In Table 9.1 the dimension with subscript i identifies a particular feature within a collection of features. It is called the instance dimension. One-dimensional variables in a Discrete Geometry CF file, which have only this dimension (such as x(i) y(i) and z(i) for a timeseries), are instance variables. Instance variables provide the metadata that differentiates individual features.

The subscripts o and p distinguish the data elements that compose a single feature.  For example in a collection of timeSeries features, each time series instance, i, has data values at various times, o.  In a collection of profile features, the subscript, o, provides the index position along the vertical axis of each profile instance. We refer to data values in a feature as its elements, and to the dimensions of o and p as element dimensions. Each feature can have its own set of element subscripts o and p. For instance, in a collection of timeSeries features, each individual timeSeries can have its own set of times.  The notation t(i,o) means there is a set of times with subscripts o for the elements of each feature i.   Feature instances within a collection need not have the same numbers of elements.
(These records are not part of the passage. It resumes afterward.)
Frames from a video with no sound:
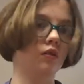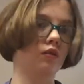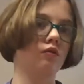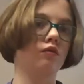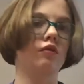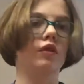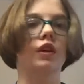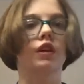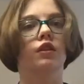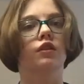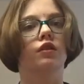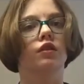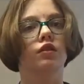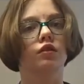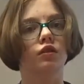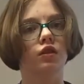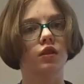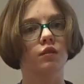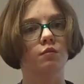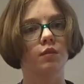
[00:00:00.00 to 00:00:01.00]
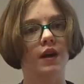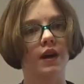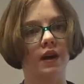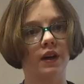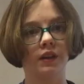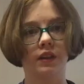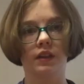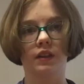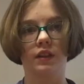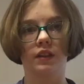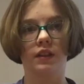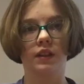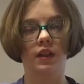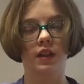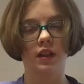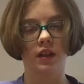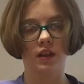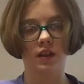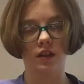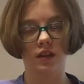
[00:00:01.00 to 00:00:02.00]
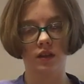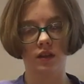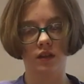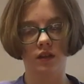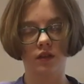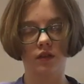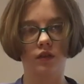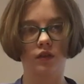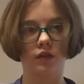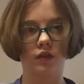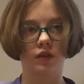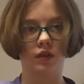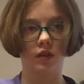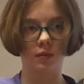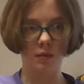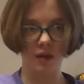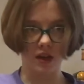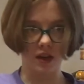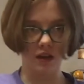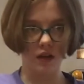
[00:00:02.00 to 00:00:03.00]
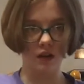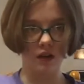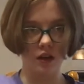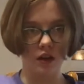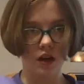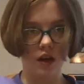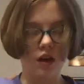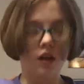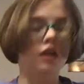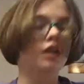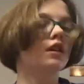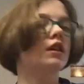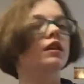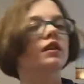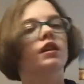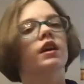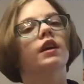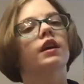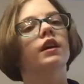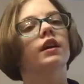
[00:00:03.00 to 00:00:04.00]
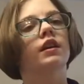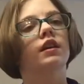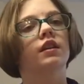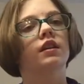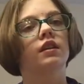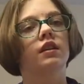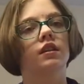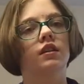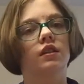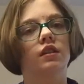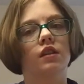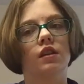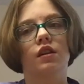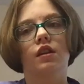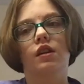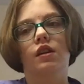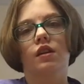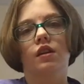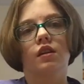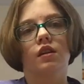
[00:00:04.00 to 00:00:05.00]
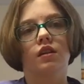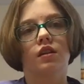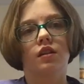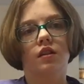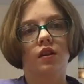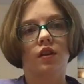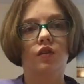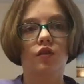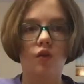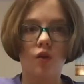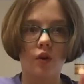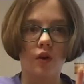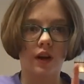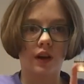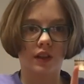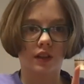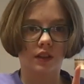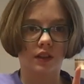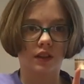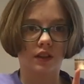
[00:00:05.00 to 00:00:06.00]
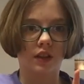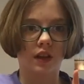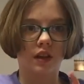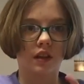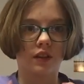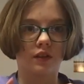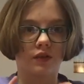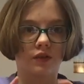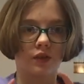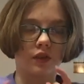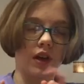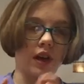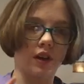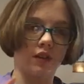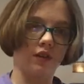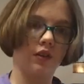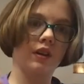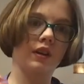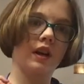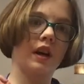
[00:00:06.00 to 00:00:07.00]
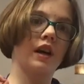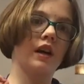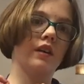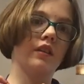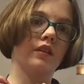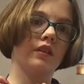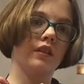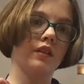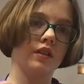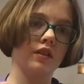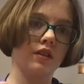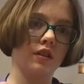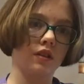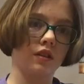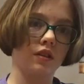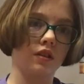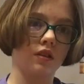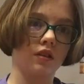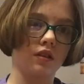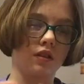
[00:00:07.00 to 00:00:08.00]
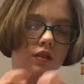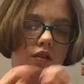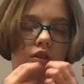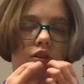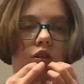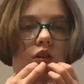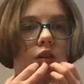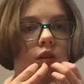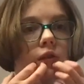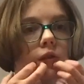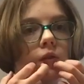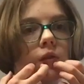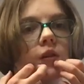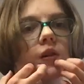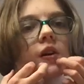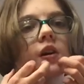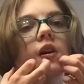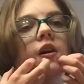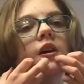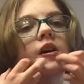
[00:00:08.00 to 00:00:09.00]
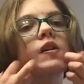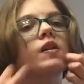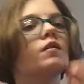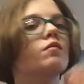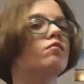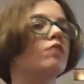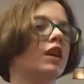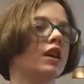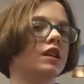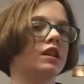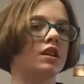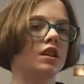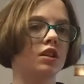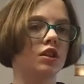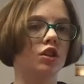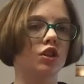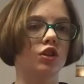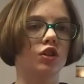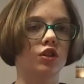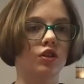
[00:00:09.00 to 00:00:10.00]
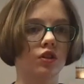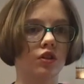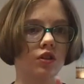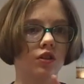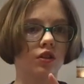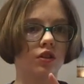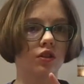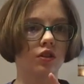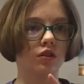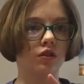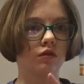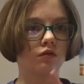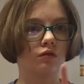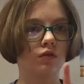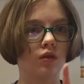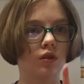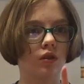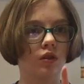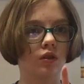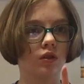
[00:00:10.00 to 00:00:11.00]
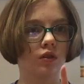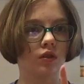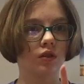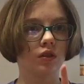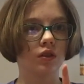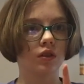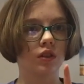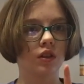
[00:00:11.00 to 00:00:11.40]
when you use the pegs and the band. And of course, I forgot this, so my sisters will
If the features do all have the same number of elements, and the sequence of element coordinates is identical for all features, savings in simplicity and space are achievable by storing only one copy of these coordinates.  This is the essence of the orthogonal multidimensional representation (see section 9.3.1).

If there is only a single feature to be stored in a data variable, there is no need for an instance dimension and it is permitted to omit it. The data will then be one-dimensional, which is a special (degenerate) case of the multidimensional array representation.  The instance variables will be scalar coordinate variables; the data variable and other auxiliary coordinate variables will have only an element dimension and not have an instance dimension, e.g. data(o) and t(o) for a single timeSeries.